Anthony" Professor Chinghiale" D'Elia
Un accademico internazionale ultra-quarantenne in anno sabbatico a Firenze che fa? Vince una medaglia alla sua prima gara! Great job, man!

  • Bianca Pesadissimo: ORO

Lorenzo"Manzilla"Berti
Il pupone supervitaminizzato non delude. Affronta i dugonghi della categoria e li mette a posto con autorità. Futuro luminoso in vista per o' bestio se starà con la testa calmina.

Gli altri partecipanti:
  • Blu Medio
Francesco"Taba"Braccini
Solita condotta di gara basata sull'esplosività, che non gli consente di amministrare abbastanza per l'intero torneo. La prima sua lotta è vinta ai danni del siculo con piglio stradittatoriale, ma alla seconda il forte ragazzo friulano lo costringe a svarionare e perdere, seppur ai punti.
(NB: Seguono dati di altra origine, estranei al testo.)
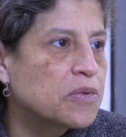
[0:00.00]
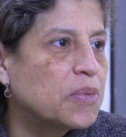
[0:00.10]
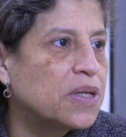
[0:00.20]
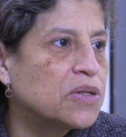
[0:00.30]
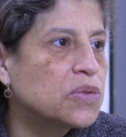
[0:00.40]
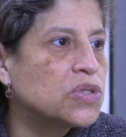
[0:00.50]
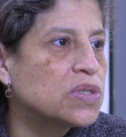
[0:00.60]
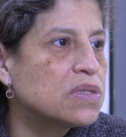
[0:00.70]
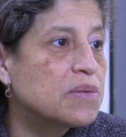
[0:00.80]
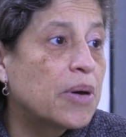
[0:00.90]
for
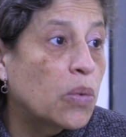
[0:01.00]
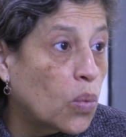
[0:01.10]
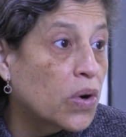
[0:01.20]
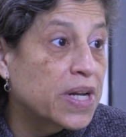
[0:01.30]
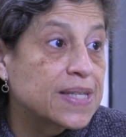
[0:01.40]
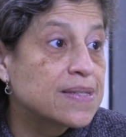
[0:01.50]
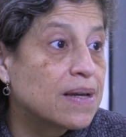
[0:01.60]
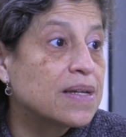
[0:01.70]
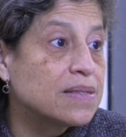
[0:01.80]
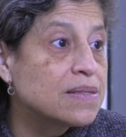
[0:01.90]
pediatricians about warning
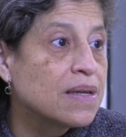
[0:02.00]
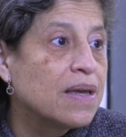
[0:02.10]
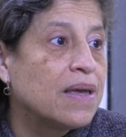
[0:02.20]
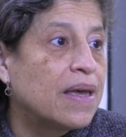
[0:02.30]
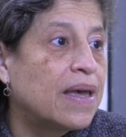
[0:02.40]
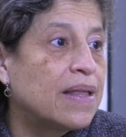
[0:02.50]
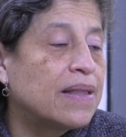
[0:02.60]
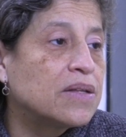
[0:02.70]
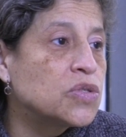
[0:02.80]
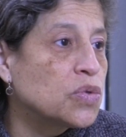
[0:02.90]
signs, mm-hmm.
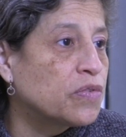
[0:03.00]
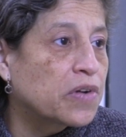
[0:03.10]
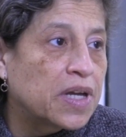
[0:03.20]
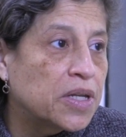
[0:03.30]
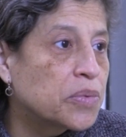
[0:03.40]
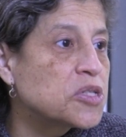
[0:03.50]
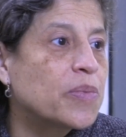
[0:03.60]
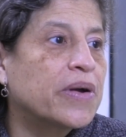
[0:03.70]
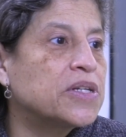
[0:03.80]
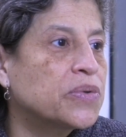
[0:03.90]
and that's true for any
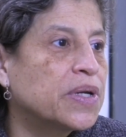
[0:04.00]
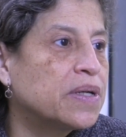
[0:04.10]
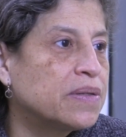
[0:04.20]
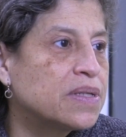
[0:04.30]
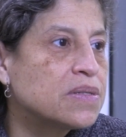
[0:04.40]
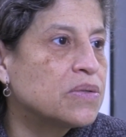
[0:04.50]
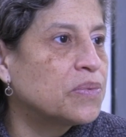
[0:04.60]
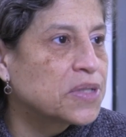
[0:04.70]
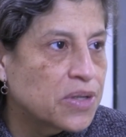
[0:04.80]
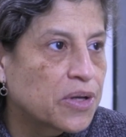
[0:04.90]
respiratory illness. So
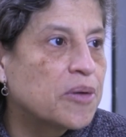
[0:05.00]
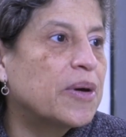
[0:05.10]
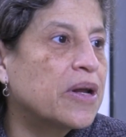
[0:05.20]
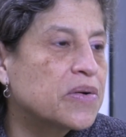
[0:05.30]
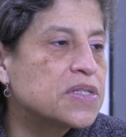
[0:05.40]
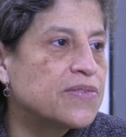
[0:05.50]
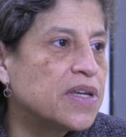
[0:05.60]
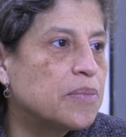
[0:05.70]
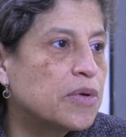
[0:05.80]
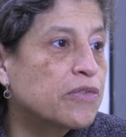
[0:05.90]
we're talking about
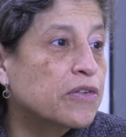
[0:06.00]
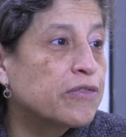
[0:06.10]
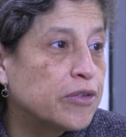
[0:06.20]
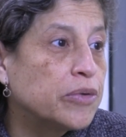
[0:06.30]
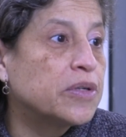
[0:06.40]
RSV, but for flu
Carattere d'acciaio, testa fredda, serve lottare molto di più ed eseguire una preparazione fisica adeguata al livello oramai altissimo delle Blu.

Francesco"Legno"Nocchi
Da premiare in assoluto l'impegno e la stoica resistenza al dolore; Legno lotta con ben 4 ernie, ma non ha fortuna. Trova un forte ragazzo di Fede e ancora una volta si irrigidisce tantissimo, spingendo di braccia senza esito. Soliti pregi, difetti consueti, bravo comunque.

Nelle Bianche esordiscono Dada"Relogio", Andrea"Svizzero", Lorenzo"Bello" e Andrea "Saltapicchio". Affrontano il cimento con impegno e si preparano a un domani competitivo, la classe infatti non gli manca e se reggerà l'entusiasmo nulla li potrà fermare.


Ai maestri e coach, al personale di servizio, agli sponsor e agli atleti in toto va il mio saluto e obbligazione. Noi tutti assieme domenica abbiamo eseguito un qualcosa di magistrale, ci meritiamo un applauso.